Eczacıbaşı aileden gördüğünü, öğrendiğini sürdürme gayreti ile bugünün işadamları arasında anlamlı bir köşe taşı, nirengi noktası oluşturuyor bu kitabı ile de. Umuyorum, Tüsiad’ın, Müsiad’ın ve bilhassa genç işadamları derneklerinin, şimdiki ve bilhassa gelecek temsilcileri için da etkileyici olur.
Zor iş Bülent kardeşin yaptıkları. Çözümü makulde aramak. İsrar ile! Celal Bayar’dan bu yaklaşımı sürekli duydum. Hep “çözümü ekstremde değil de makulde aramak gerekir” der idi.
Benim gençliğimde Koç, Sabancı ve Eczacıbaşı holdingleri vardı, ama bu arada benzer büyüklükte bir sürü şirket oluştu. Ekonomideki gelişmenin doğal süreci. Enerji, telefon, inşaat şirketleri. Birbirlerine ödül veren Tüsiad yanında Müsiad da oluştu, devir değişti. Nejat Eczacıbaşı hayır işi için para kazanmaktan daha fazla çabalamak gerektiğini söylemişti. Zaman içinde gerek İstanbul festivali ve gerek ailenin genel duruşu birçok başarılı iş adamı için standartların oluşmasında bir çıta koydular.

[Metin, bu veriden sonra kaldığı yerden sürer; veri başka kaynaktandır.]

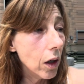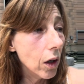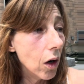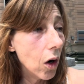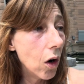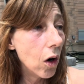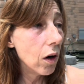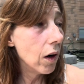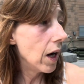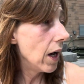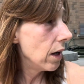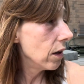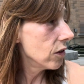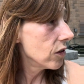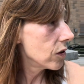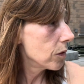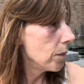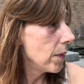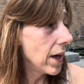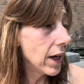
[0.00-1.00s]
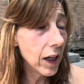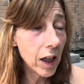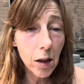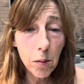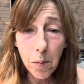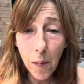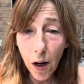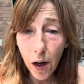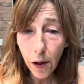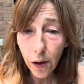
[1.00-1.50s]
or else Meghan
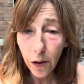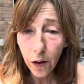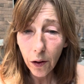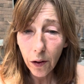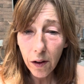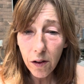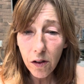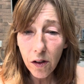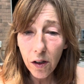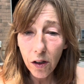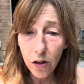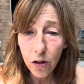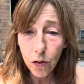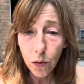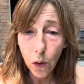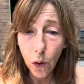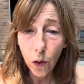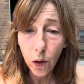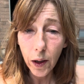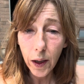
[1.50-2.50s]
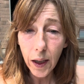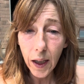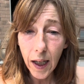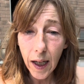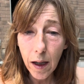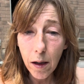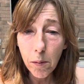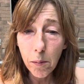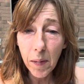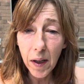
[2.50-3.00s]
Markle is controlling him,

Eczacıbaşılar değişen ekonomide de ülkenin gönlünde memleket meselelerine duyarlılığı ile ayrı olan yerini korudu bu kitap ile de pekiştirdi diye düşünüyorum.

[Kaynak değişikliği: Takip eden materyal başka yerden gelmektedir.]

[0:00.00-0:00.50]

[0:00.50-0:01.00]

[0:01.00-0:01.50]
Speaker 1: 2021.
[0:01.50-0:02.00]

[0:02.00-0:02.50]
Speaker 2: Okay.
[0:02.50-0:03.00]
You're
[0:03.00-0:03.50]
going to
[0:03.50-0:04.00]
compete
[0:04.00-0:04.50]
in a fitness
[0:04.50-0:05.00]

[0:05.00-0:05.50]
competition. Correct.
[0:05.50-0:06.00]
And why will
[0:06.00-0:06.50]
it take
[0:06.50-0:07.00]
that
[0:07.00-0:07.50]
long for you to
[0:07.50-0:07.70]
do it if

İşinsanları içinde Koç ve Eczacıbaşı aileleri özel bir yer alabilmeyi ve sürdürebilmeyi başardılar. İsrar ve sebat ile çözümü normalde arayarak. Hepimizin tedirginliği tabii yeni normalin Kaliforniya’daki yangınlarda olduğu gibi felaketlere yol açarak, küresel iklim değişikliğine yol açarak, seller, fırtınalar deniz seviyesinin yükselmesi gibi facialar ile bezenmesi ve artan göç ile dengelerin artık normalde çözüm aramaya yetmemesi olasılığı. Malum göç ile hukuki dengeler ve ahlak dengeleri sürdürebilir olmaktan kolayca çıkabilirler.
Nedense kitap aklıma bu tür şeyleri de getirdi:
Acaba önümüzdeki on yıllarda doğal felaketler ve savaşlar ile insanoğlu çözümü, ekstremlerde, apayrı rejimlerde mi aramaya başlayacak?